When it comes to dealing with the Chinese, it's all about anticipating and negotiating between the ‘carrot and stick' of the market and state.
The US International Trade Commission recently decided to maintain its unusually high anti-dumping duty of 376 per cent on fresh garlic imports from China. Garlic accounts for only 3.4 per cent of Sino-US agricultural trade, but following close on the heels of a series of slap downs, the issue quickly became an emotive one.
As wave upon wave of anti-dumping and countervailing duties by Western nations fall upon Chinese goods and calls for ‘progressive protectionism' in Europe gains ground, Beijing is countering with its own slogan — ‘buy more, but don't sell less.' And to make the steak juicier, China has cut import duties on a wide range of products.
Since 2011, the United States has intensified anti-dumping and anti-subsidy cases against China. In February this year, the US Department of Commerce decided to continue investigation into imports of utility scale wind towers from China, and maintain anti-dumping duties on Chinese silicon metal. It also went on to impose duties on Chinese solar panels, citing unfair government subsidies, thus denting the competitiveness of Chinese companies.
Super-protectionism
In a major blow, the US set up the Interagency Trade Enforcement Centre to investigate trade practices "in countries like China" and coordinate actions against it. According to Chinese analysts, action by this special trade panel is tantamount to ‘super-protectionism'. A combination of non-tariff barriers, green regulations and intellectual property rights, they say, will be used to bypass established multilateral trade institutions like the WTO and kill competition. A bigger hurdle came on March 5, when the US Senate passed an amendment draft to the Tariff Act of 1930, which could impose controversial countervailing duties on imports from China and Vietnam.

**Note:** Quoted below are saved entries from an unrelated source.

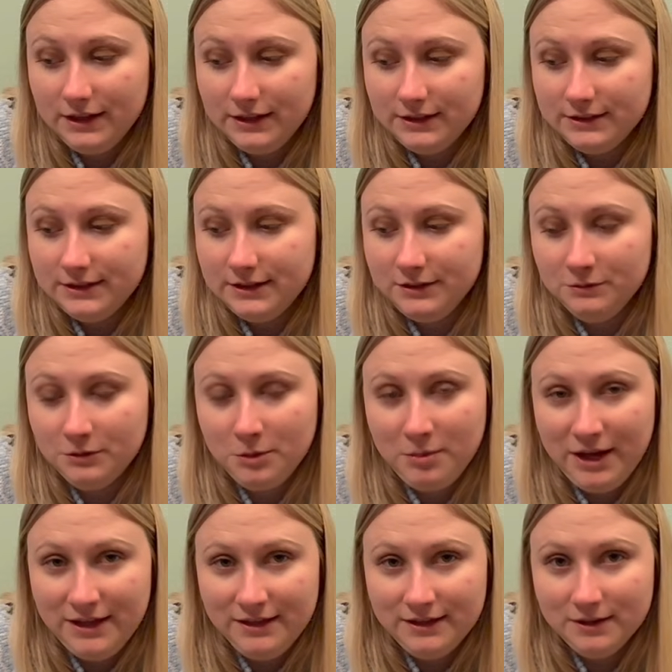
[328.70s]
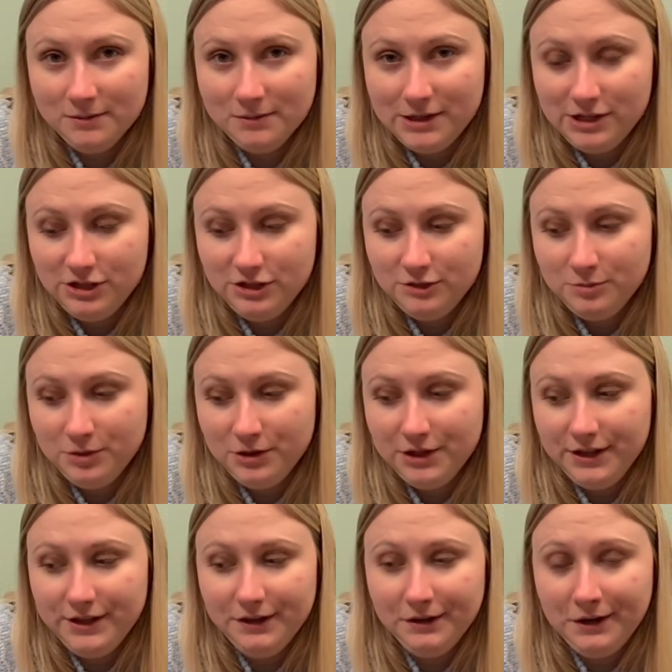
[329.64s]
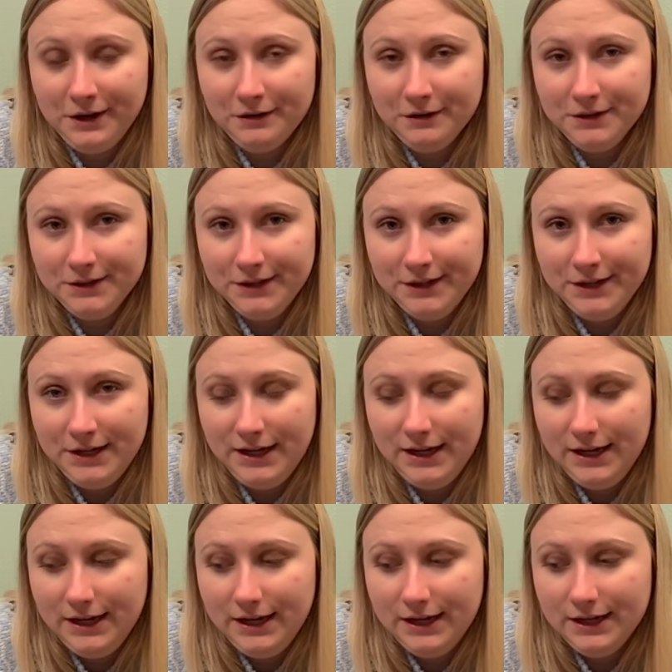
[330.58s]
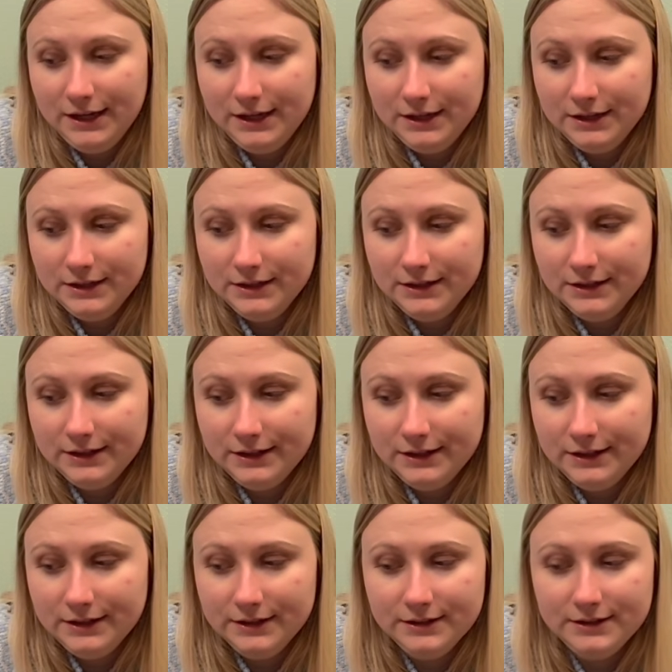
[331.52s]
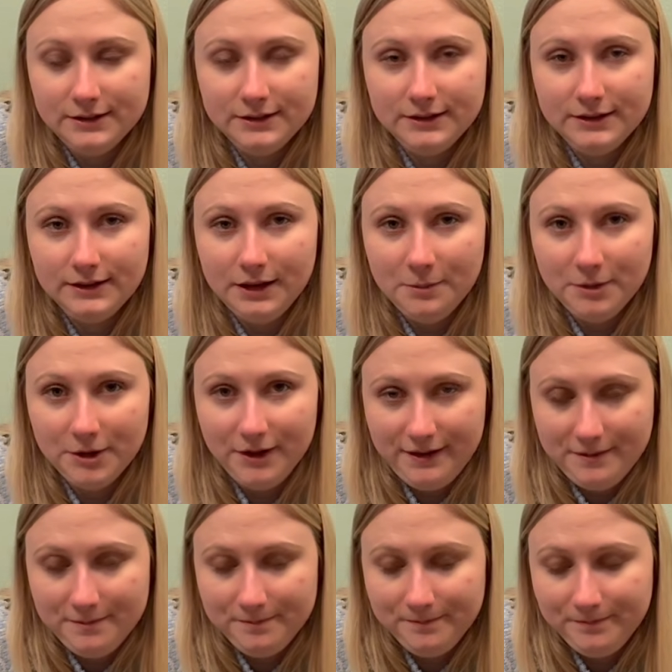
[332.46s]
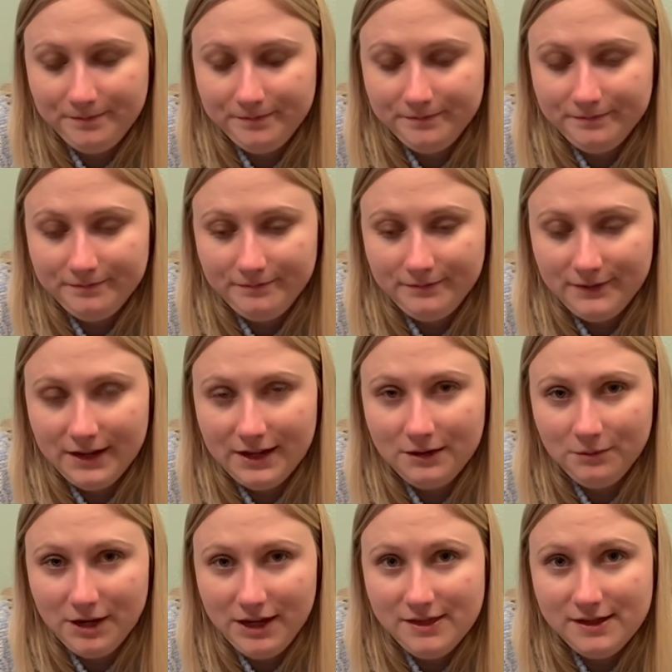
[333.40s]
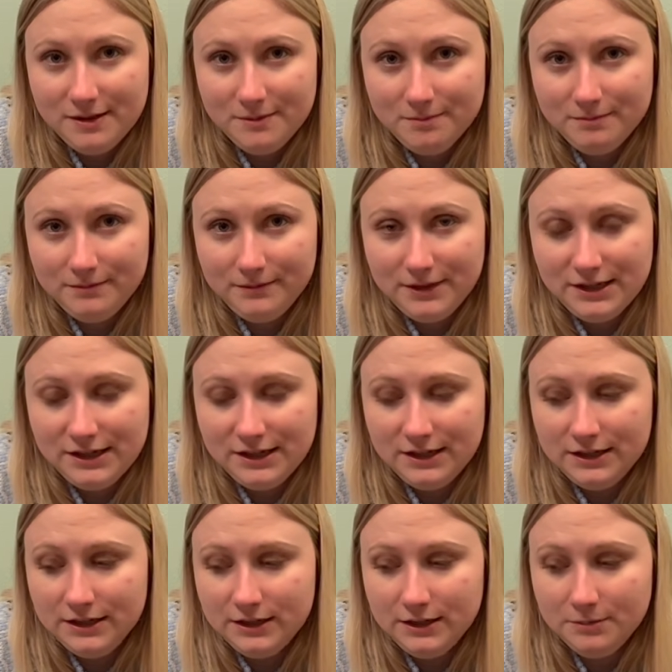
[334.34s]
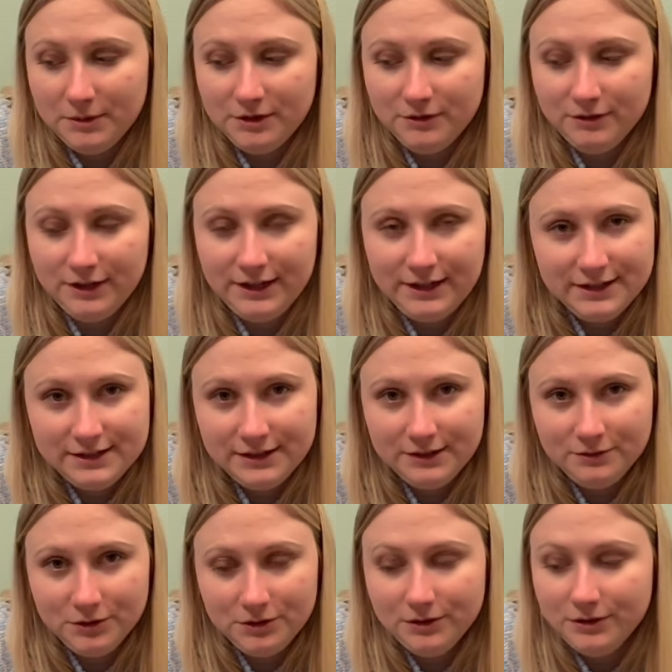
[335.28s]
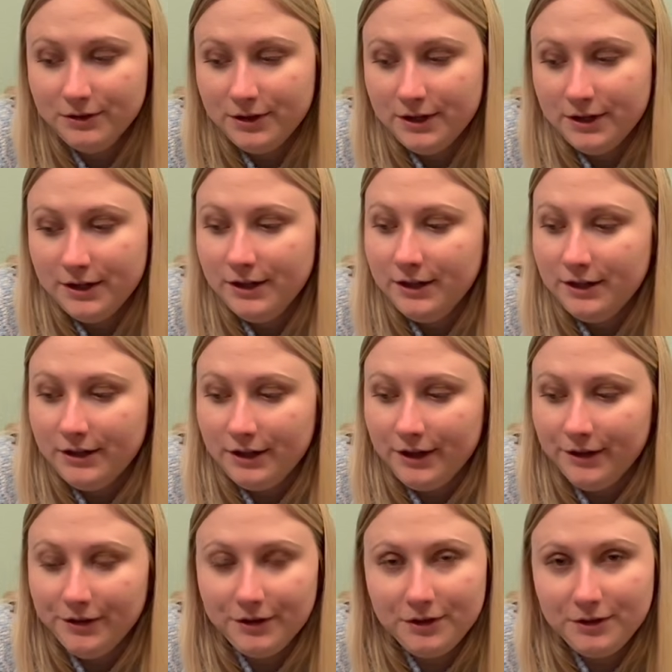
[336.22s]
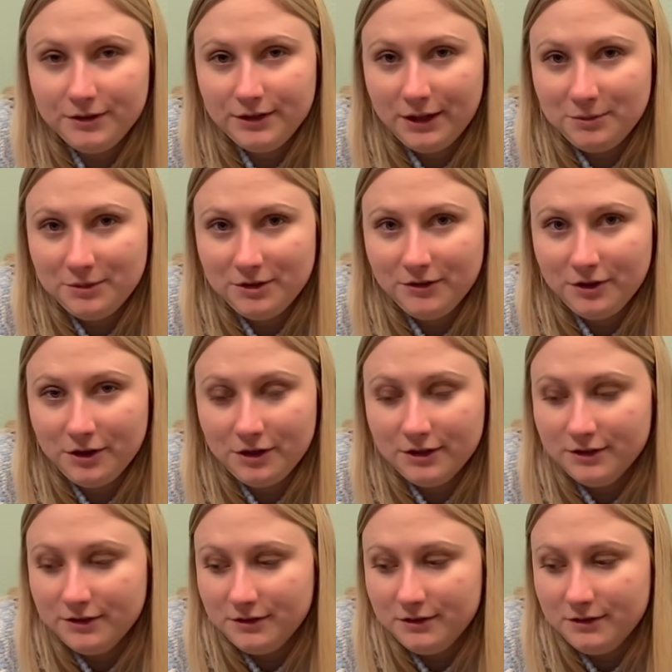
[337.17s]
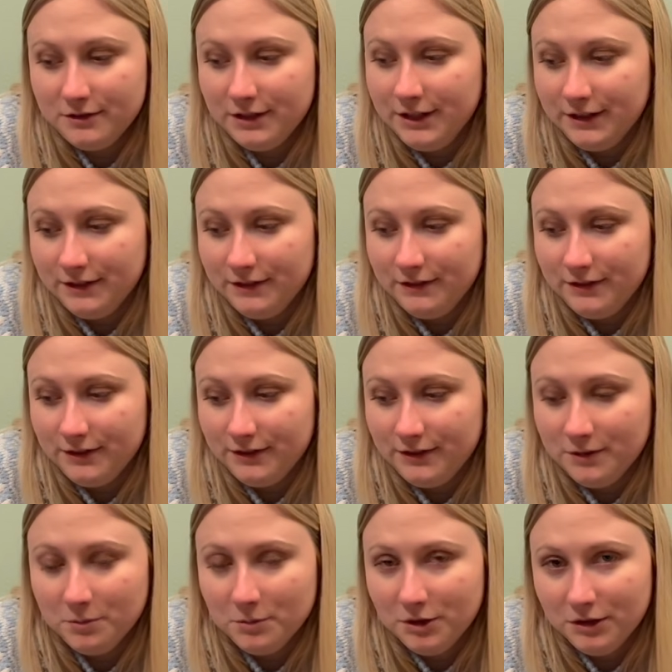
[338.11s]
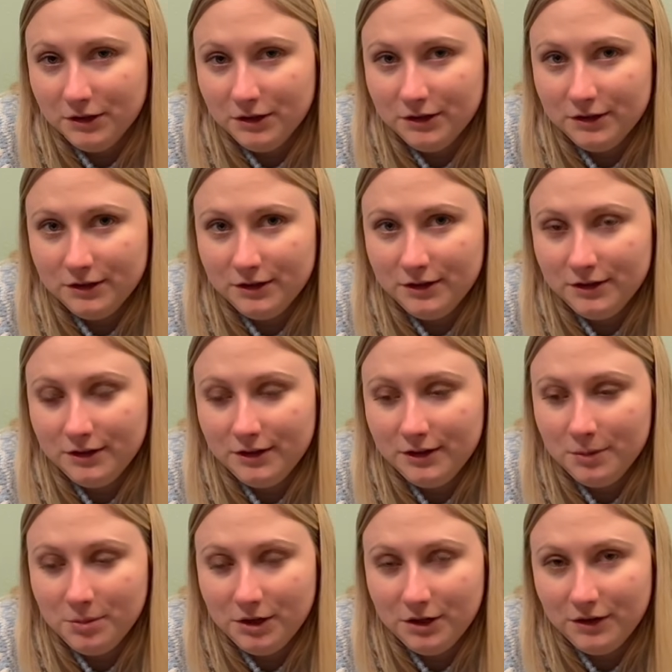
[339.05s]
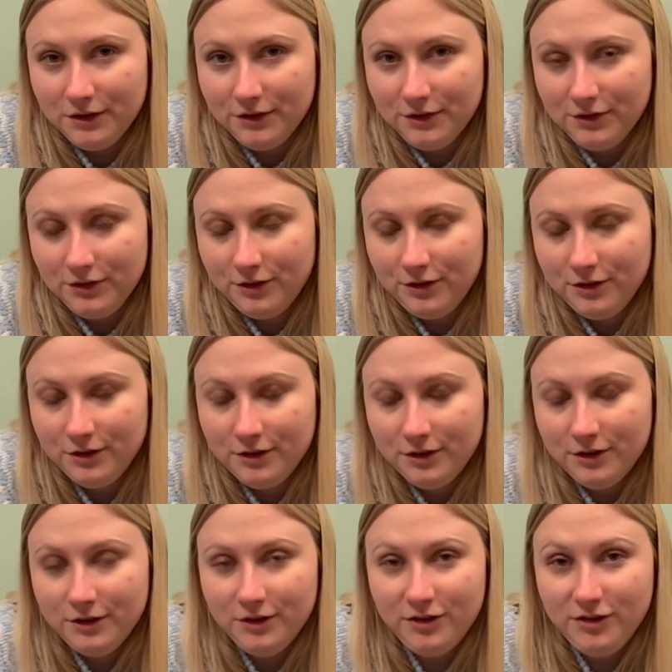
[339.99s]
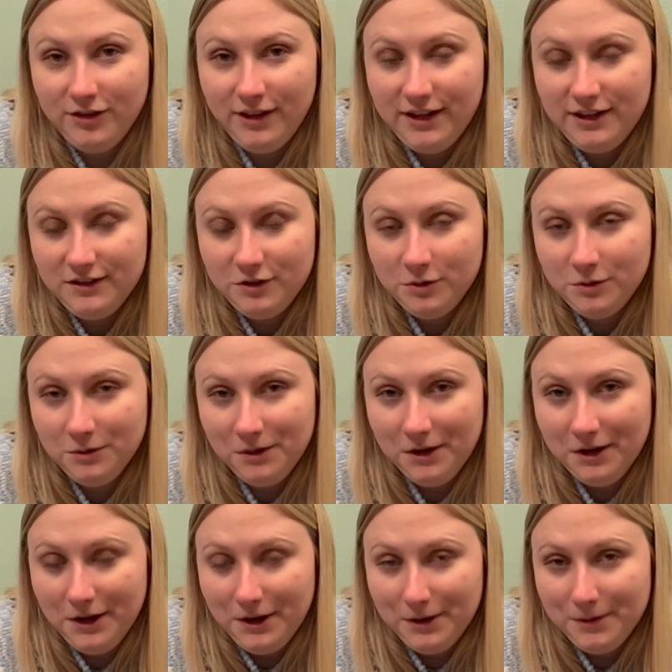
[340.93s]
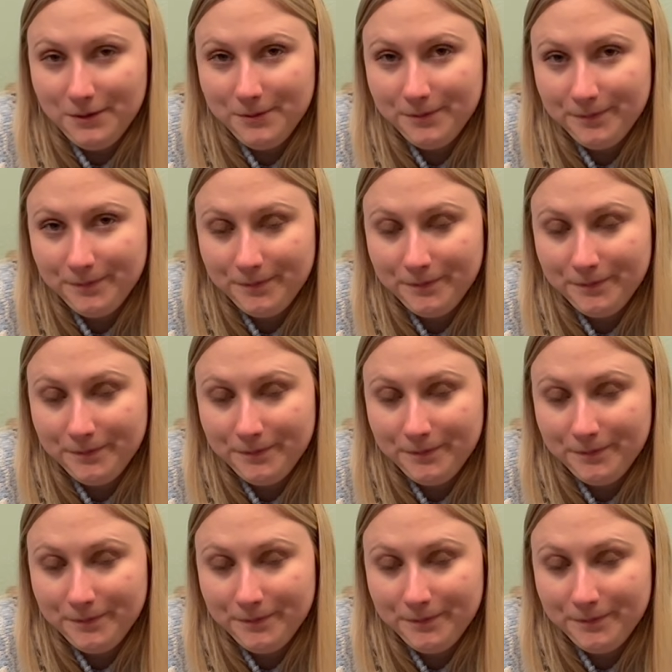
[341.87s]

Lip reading: they didn't repaint them. They just put their herald on it and numbered them and ran them. And my friend has several other types of cars in the similar appearance. So that's cool to know.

Interim threats to label China a currency manipulator continue to do the rounds along with demands that the yuan exchange rate should appreciate by 20 per cent in the short term. The US is also pushing for launching the Trans-Pacific Partnership, a free trade agreement with eight Pacific-Rim countries, minus China, the largest trading nation in the region.
Between them, China and the United States notched up a two-way trade volume exceeding $400 billion (Dh1.46 trillion) in 2011, with America's trade deficit hitting a record $295 billion last year.
But that's hardly the exception as China has trade surpluses with 75 per cent of its trading partners, resulting in a series of disputes, hostility and protectionist barriers.
China's comparative advantages in manufacturing remain the main reason for its trade surplus but Beijing is now ready to fight perceptions and correct the balance.
The world's largest exporter has decided to change course, rely less on exports to drive the economy and persuade its own people to buy more. The department of foreign trade's main priority this year will be to increase imports of capital goods and consumer items.
It intends to import $10 trillion in goods and services in the five years ending 2015.
As a major sop, it has decided to cut import duties on selected energy products and raw materials as well as consumer goods. Chinese spin doctors are on an overdrive to explain that importing more will lift living standards and ease their disputes with trade partners.
Punishing China
This ‘buy more but not sell less' approach has borne fruit. It helped China narrow its trade surplus by 14.5 per cent in 2011 to $155 billion. Imports reached $1.74 trillion, accounting for nine per cent of the global figure.
This amount is expected to grow about $100 billion annually. With this strategy, can the US or other European nations continue to ‘punish' China while hoping to ride the wagon to their market?
Needless to say, China too protects its markets fiercely by forcing foreign companies to transfer technology and know-how to domestic players through joint ventures.
Once Chinese companies are ready to compete on their own, walls are swiftly built. In the auto sector, giant car makers ran into this wall recently when the government curbed foreign investment in successful joint ventures, citing environmental compulsions. With the Chinese car industry poised for 7.5 per cent to ten per cent annual growth, this comes as a big blow to foreign car giants.
Another ground zero for new Chinese protectionism is retailing, especially the $70 billion-a-year grocery market.
Retail giants Walmart and Carrefour have borne the brunt of various infractions, no doubt egged on by local competitors.